At this pivotal point in the Chávez presidency, the next U.S. administration should seek to more actively transform its relations with Venezuela in a constructive direction. The current policy has been dominated by barnyard exchanges that have contributed to bilateral tensions and suspicions that have resulted in perpetuating aggressive attitudes on both sides. However, Assistant Secretary of State Shannon has indicated the possible beginning of the end of the U.S. hard-line approach to the country by stating, “We [are] committed to a positive relationship with the people of Venezuela and have the patience and the persistence necessary to manage our challenging relationship.” Placing Venezuela on the state-sponsored terrorist list, as threatened by such hard-line policymakers as Representative Mack, would only prove detrimental to both countries’ economic and geo-political interests. Only through diplomacy and basic respect can the U.S. attempt to overhaul the image of an American empire in the eyes of Chávez and so much of Latin America.
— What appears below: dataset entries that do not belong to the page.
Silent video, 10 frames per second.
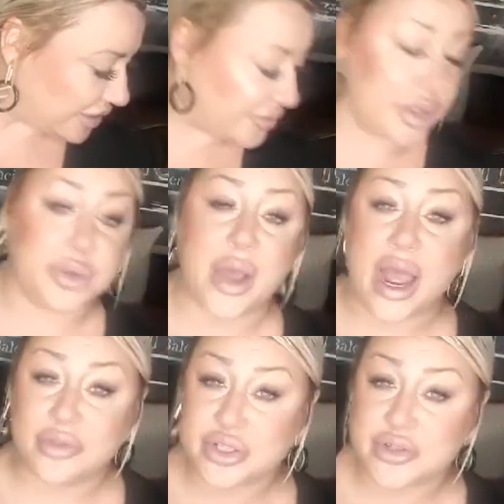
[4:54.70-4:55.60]
you at the
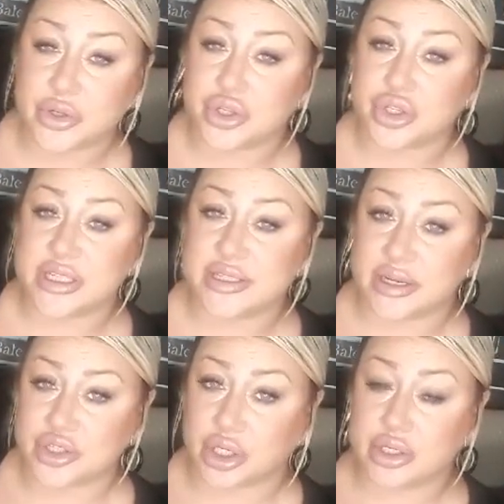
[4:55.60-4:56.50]
surgery
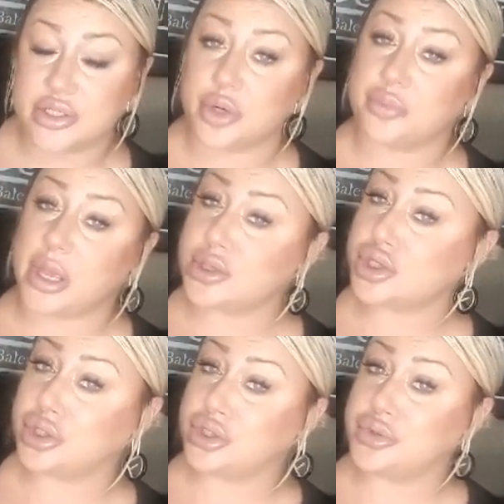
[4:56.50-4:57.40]
center, so make sure
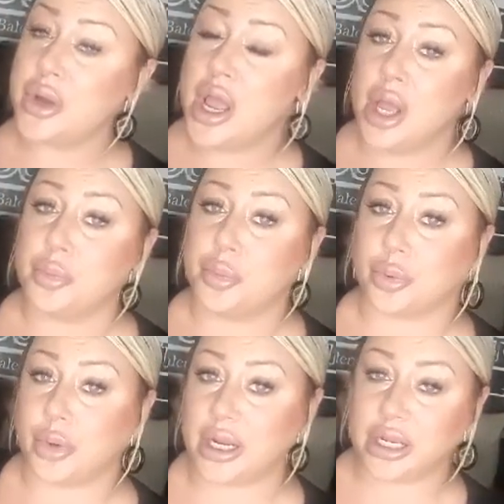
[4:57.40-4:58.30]
you
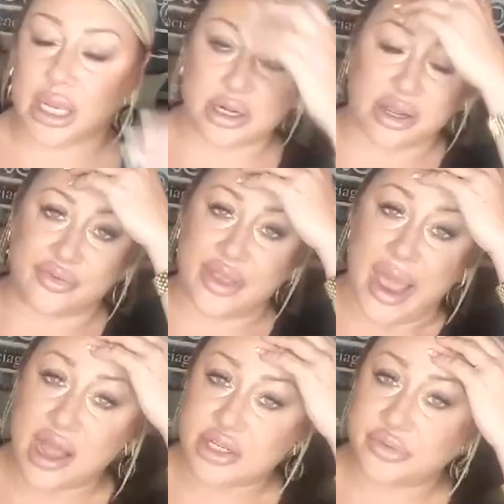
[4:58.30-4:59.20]
bring enough
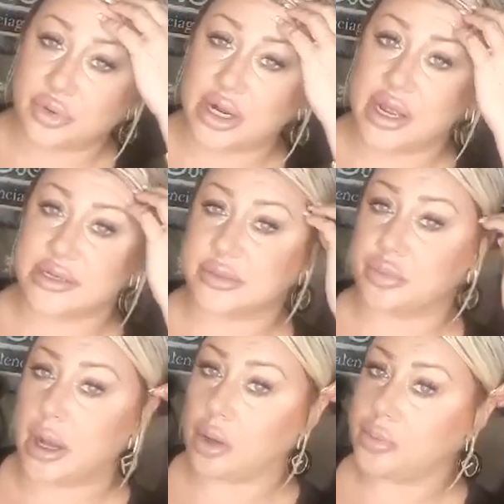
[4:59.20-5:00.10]
cash for it as well,
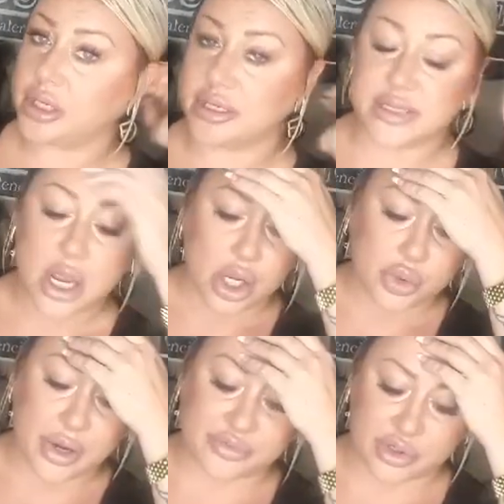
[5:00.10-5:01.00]
because
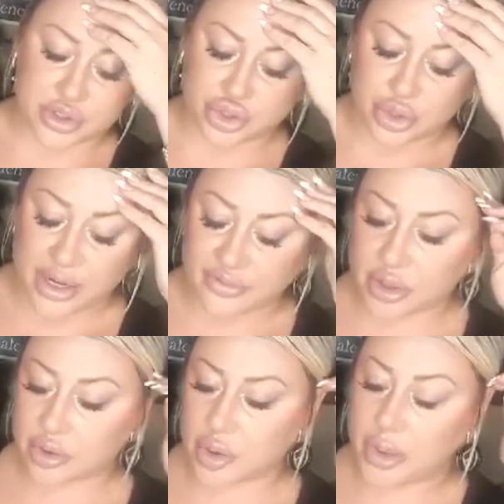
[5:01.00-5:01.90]
whoever is driving you or
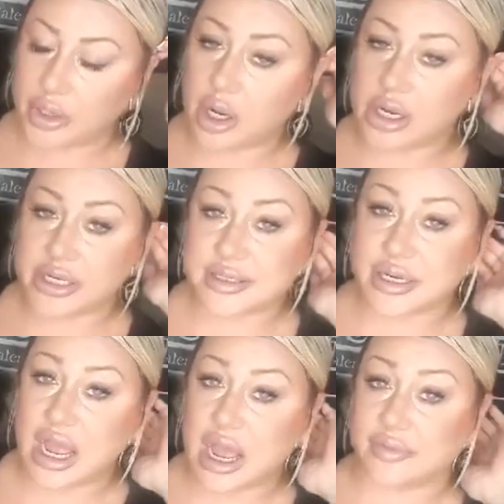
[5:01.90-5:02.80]
whatnot is going to
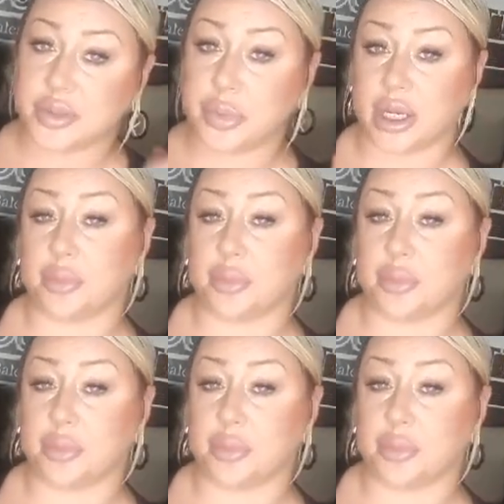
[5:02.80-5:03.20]
have to pick up your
The fact that most Latin American countries have refused to take sides, even when one side is the global giant, makes it all the more evident that hostility towards Chávez’s Venezuela has not and is likely to not work in Washington’s interests; a more diplomatic approach is likely to prove more effective in bringing the desired results to both countries. The U.S. must be patient and understand that prevailing tensions will only dissipate when Chávez feels confident enough to sit down and talk with one of Washington’s senior officials, under no limiting preconditions or attitudes of condencension the room.